What is a primary challenge in separating a mixture of solubilised proteins?

The varying overall net charge of proteins complicates their migration

What is the purpose of DTT in protein sample preparation prior to SDS-PAGE?

To break disulphide linkages

Why is the polymerization of polyacrylamide crucial for SDS-PAGE?

It forms channels for protein separation

What role does methylene bisacrylamide play in gel preparation?

It cross-links polymer chains

How does SDS contribute to the electrophoresis process?

By providing a uniform charge-to-mass ratio to proteins

What is the main function of the stacking gel in SDS-PAGE?

To concentrate the proteins into a narrow band before they enter the separating gel

What factor can be altered to change the pore size of the separating gel?

The amount of methylene bisacrylamide used

What is the primary benefit of using TEMED in gel preparation?

To catalyze the polymerization reaction

In the context of electrophoresis, what does the sieving effect refer to?

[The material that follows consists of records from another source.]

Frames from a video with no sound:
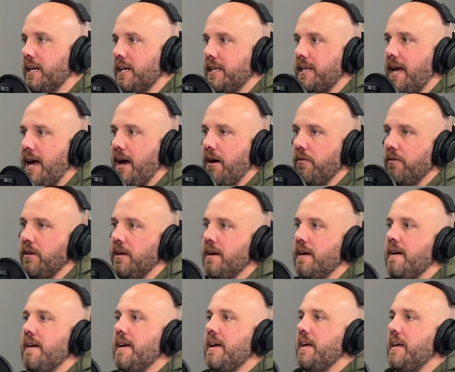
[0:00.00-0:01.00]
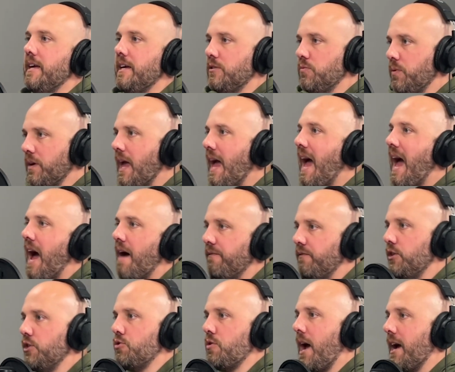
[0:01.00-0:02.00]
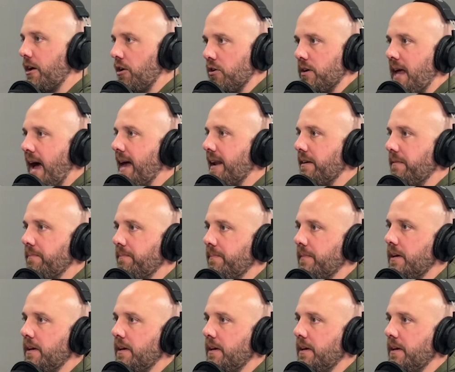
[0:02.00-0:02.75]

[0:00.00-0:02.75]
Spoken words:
it down, is we have to track our data.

The ability of the gel to restrict larger molecules

Study Notes

Electrophoresis in SDS-PAGE

• SDS (sodium dodecyl sulfate) imparts a uniform negative charge to proteins, enabling their flow towards the anode during electrophoresis.
• Two buffer chambers exist in a protein gel system: an upper chamber for stacking gel and a lower chamber for resolving gel.
• Different buffers create distinct electrochemical environments, facilitating protein movement into and through the gel.
• The stacking gel focuses proteins, while the resolving gel separates them based on size due to smaller pore size.

Buffer Dynamics

• Chloride ions (green) and glycinate ions (orange) compress proteins before entering the resolving gel.
• At a pH of 8.3 in the resolving gel, increased ion mobility enhances protein mobility, with smaller proteins moving faster than larger ones.
• Stacking gel pH is typically set at 6.7, while the resolving gel maintains pH 8.3, optimizing protein separation.

SDS-PAGE Overview

• SDS-PAGE is crucial for separating heterogeneous protein mixtures based on size and charge.
• Proteins' negative charges vary; hence, a uniform charge needs to be imparted for effective separation.
• SDS denatures proteins, providing a net negative charge proportional to their size, allowing for size-based migration during electrophoresis.

Sample Preparation

• The application of powerful reducing agents (e.g., DTT or mercaptoethanol) is essential for breaking disulfide bonds in proteins.
• Heating samples near 100°C ensures complete denaturation of proteins when combined with SDS and reducing agents.

Gel Composition

• Polyacrylamide gels are hydrophilic and tough, requiring cross-linking of polymer chains for effective sieving during electrophoresis.
• Methylene bisacrylamide serves as the crosslinker in gel formation, creating pores for protein separation.
• Variations in the amount of the crosslinker influence pore size, thus determining the range of protein sizes that can be effectively separated.

Description

This quiz covers the principles and dynamics of SDS-PAGE, focusing on how proteins are separated based on size and the role of various buffer systems. Learn about the importance of pH and ion mobility in optimizing protein separation during electrophoresis. Test your understanding of this vital biochemical technique.